11.2 Nach § 161 i.V.m. § 160 Abs. 2 des Gebührentarifs (GT; BGS 615.11) beträgt der Stundenansatz für die Bestimmung der Kosten der berufsmässigen Vertretung CHF 230.00 bis CHF 330.00 zuzüglich Mehrwertsteuer, soweit sie durch Anwälte wahrgenommen wird. Die vom Vertreter des Beschwerdeführers eingereichte Kostennote vom 27. Oktober 2021 (A.S 68 f.) weist insgesamt einen Zeitaufwand von 12.36 Stunden sowie Auslagen von total CHF 112.80 aus. Der Aufwand von 12.36 Stunden reduziert sich um Kanzleiaufwand von insgesamt 1.02 Stunden (6 Mal «Brief an Klient» à 0.17 Stunden; es dürfte sich um Orientierungskopien handeln, die praxisgemäss als Kanzleiaufwand gelten und nicht gesondert entschädigt werden). Der in der Kostennote auf eine Stunde geschätzte Aufwand für die Nachbearbeitung ist dem Obsiegen entsprechend von einer auf eine halbe Stunde zu kürzen. Der verbleibende Aufwand von 10.84 Stunden ergibt mit dem geltend gemachten Stundenansatz von CHF 260.00, den Auslagen von CHF 112.80 sowie der Mehrwertsteuer von 7.7 % eine Parteientschädigung von CHF 3'156.90.

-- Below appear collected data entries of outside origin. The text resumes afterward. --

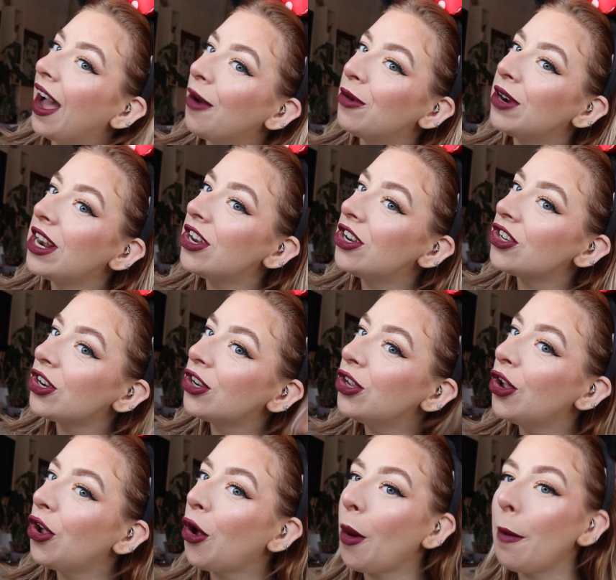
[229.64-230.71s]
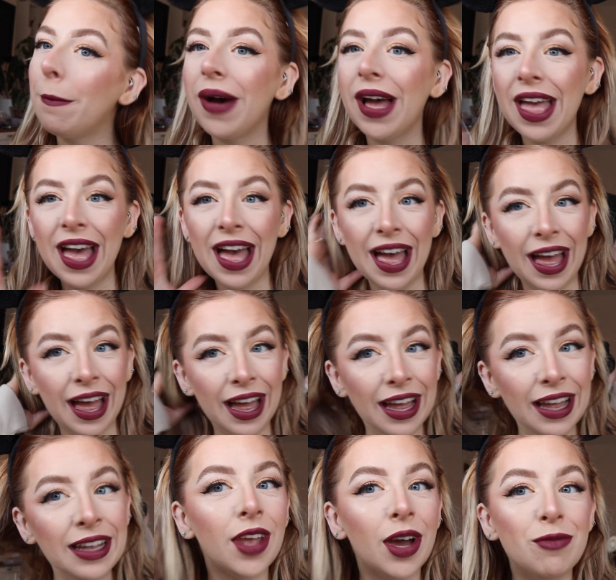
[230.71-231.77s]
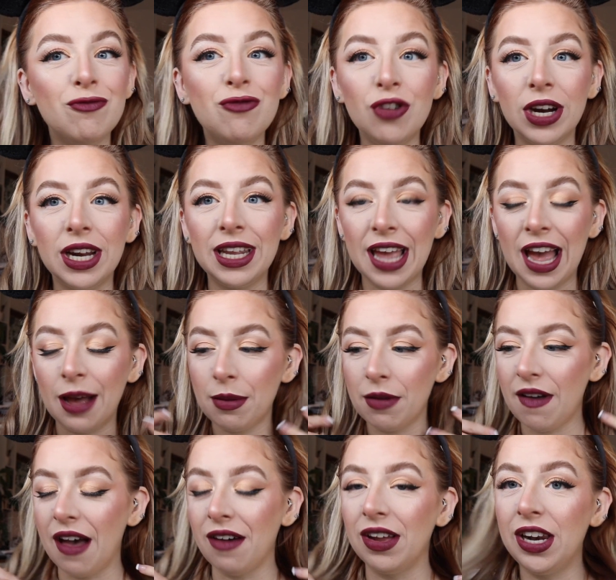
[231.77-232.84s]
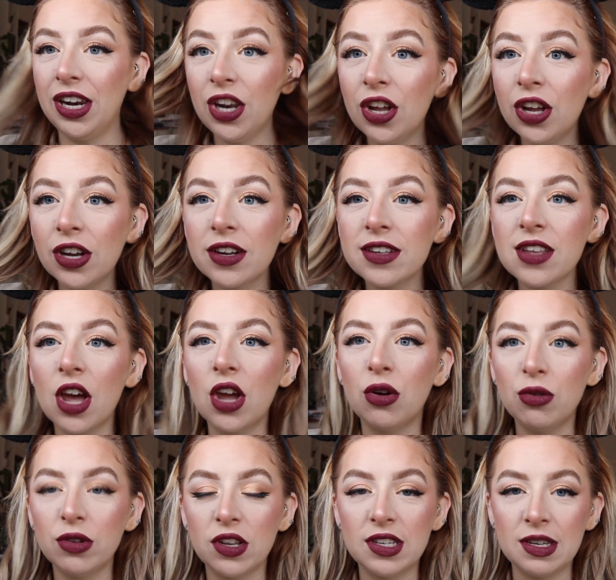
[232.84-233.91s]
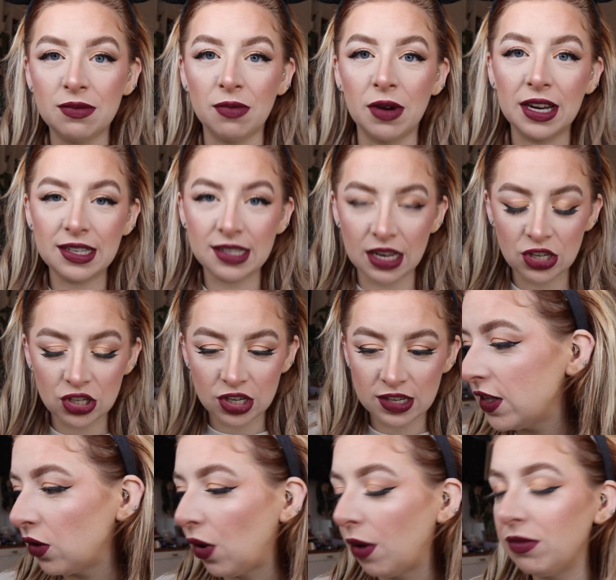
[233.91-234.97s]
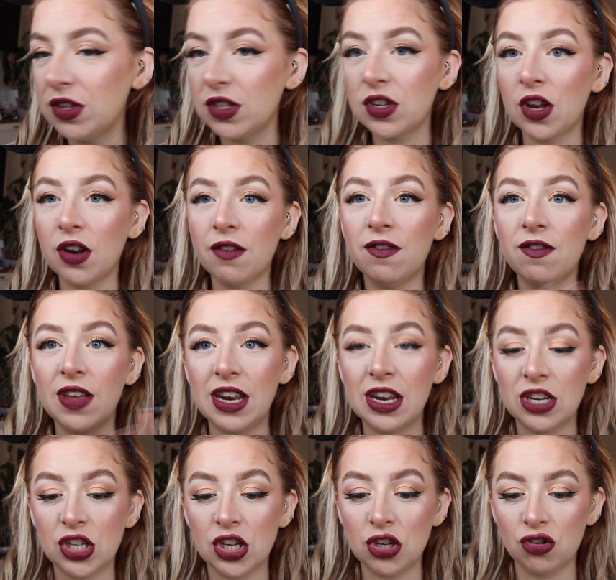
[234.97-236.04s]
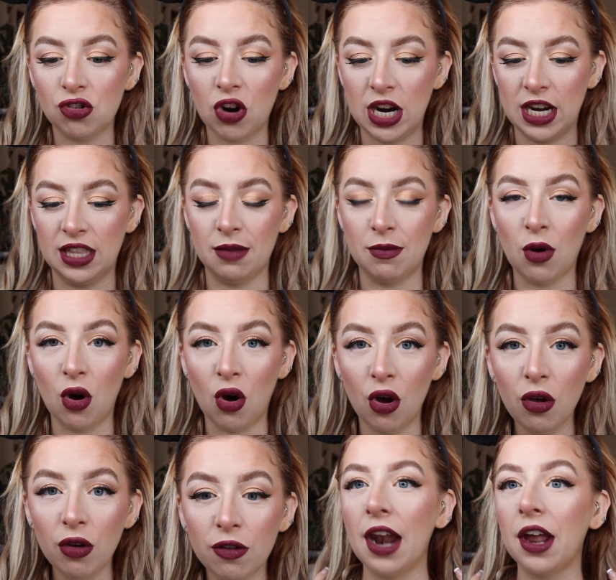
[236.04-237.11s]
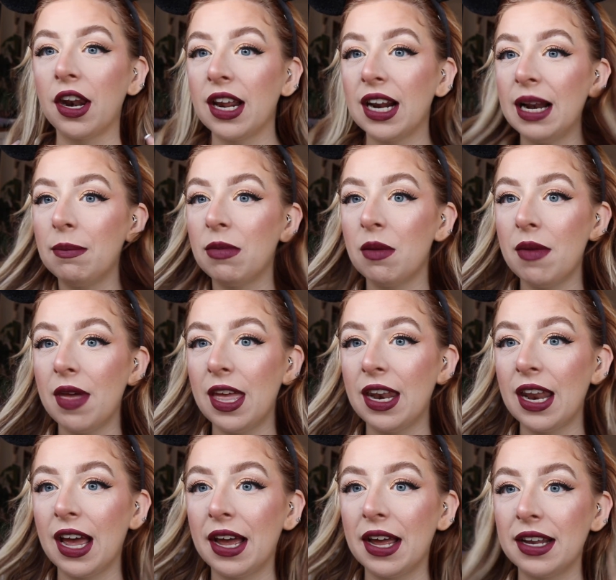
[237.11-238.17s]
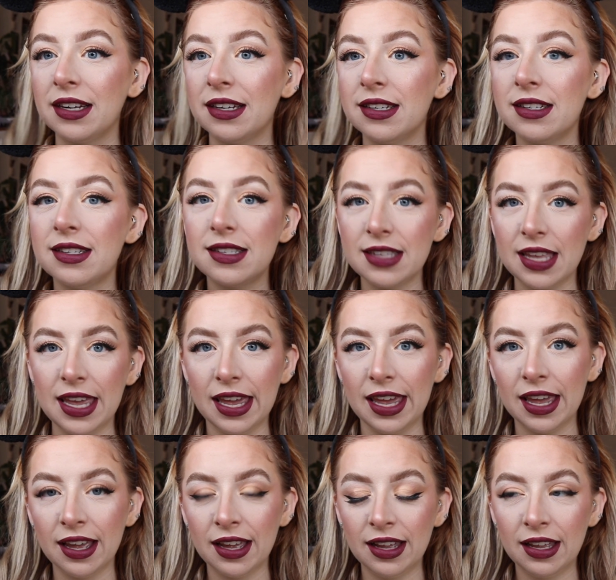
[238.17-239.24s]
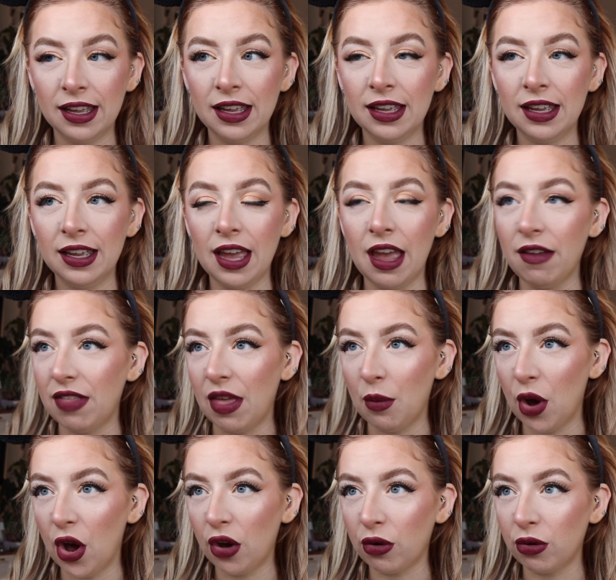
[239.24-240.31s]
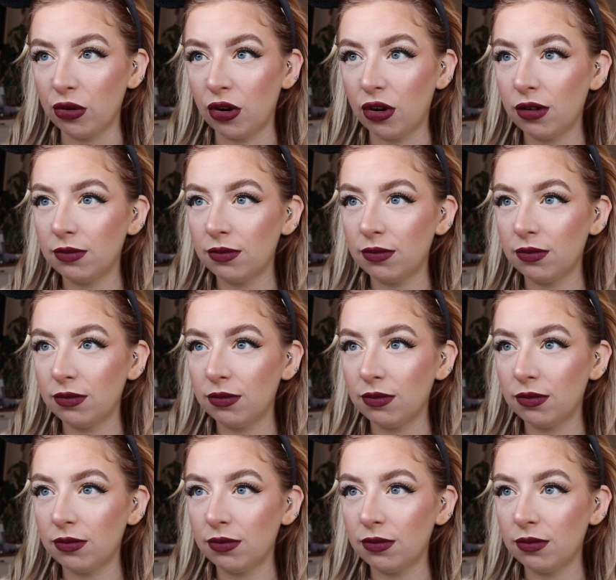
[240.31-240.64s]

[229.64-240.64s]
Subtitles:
I wanted to show you my hair. I'm really happy with how it looks. I also did my extensions, so I'm just going to finish drying them off. I'm going to clip them in and see if they work or not.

11.3 Aufgrund von Art. 69 Abs. 1bis IVG ist das Beschwerdeverfahren bei Streitigkeiten um die Bewilligung oder die Verweigerung von IV-Leistungen vor dem kantonalen Versicherungsgericht kostenpflichtig. Die Kosten werden nach dem Verfahrensaufwand und unabhängig vom Streitwert im Rahmen von CHF 200.00 – 1'000.00 festgelegt. Nach dem Ausgang des vorliegenden Verfahrens hat die Beschwerdegegnerin Verfahrenskosten von CHF 600.00 zu bezahlen. Folglich ist dem Beschwerdeführer der geleistete Kostenvorschuss von CHF 600.00 zurückzuerstatten.
Demnach wird erkannt:
1. Die Verfügung der IV-Stelle des Kantons Solothurn vom 15. Juli 2021 wird in teilweiser Gutheissung der Beschwerde aufgehoben. Die IV-Stelle des Kantons Solothurn hat dem Beschwerdeführer ab dem 1. Februar 2019 eine Viertelsrente auszurichten. Im Übrigen wird die Beschwerde abgewiesen.
2. Die Beschwerdegegnerin hat dem Beschwerdeführer an die Kosten des Privatgutachtens von Dr. med. G.___ und Dr. med. H.___ vom 4. Januar 2020 einen Betrag von CHF 4’500.00 zu bezahlen.
3. Die IV-Stelle des Kantons Solothurn hat dem Beschwerdeführer eine Parteientschädigung von CHF 3'156.90 (inkl. Auslagen und MwSt.) zu bezahlen.
4. Die IV-Stelle des Kantons Solothurn hat Verfahrenskosten von CHF 600.00 zu bezahlen. Dem Beschwerdeführer wird der bereits geleistete Kostenvorschuss von CHF 600.00 zurückerstattet
Rechtsmittel
Gegen diesen Entscheid kann innert 30 Tagen seit der Mitteilung beim Bundesgericht Beschwerde in öffentlich-rechtlichen Angelegenheiten eingereicht werden (Adresse: Bundesgericht, Schweizerhofquai 6, 6004 Luzern). Die Frist beginnt am Tag nach dem Empfang des Urteils zu laufen und wird durch rechtzeitige Aufgabe bei der Post gewahrt. Die Frist ist nicht erstreckbar (vgl. Art. 39 ff., 82 ff. und 90 ff. des Bundesgerichtsgesetzes, BGG). Bei Vor- und Zwischenentscheiden (dazu gehört auch die Rückweisung zu weiteren Abklärungen) sind die zusätzlichen Voraussetzungen nach Art. 92 oder 93 BGG zu beachten.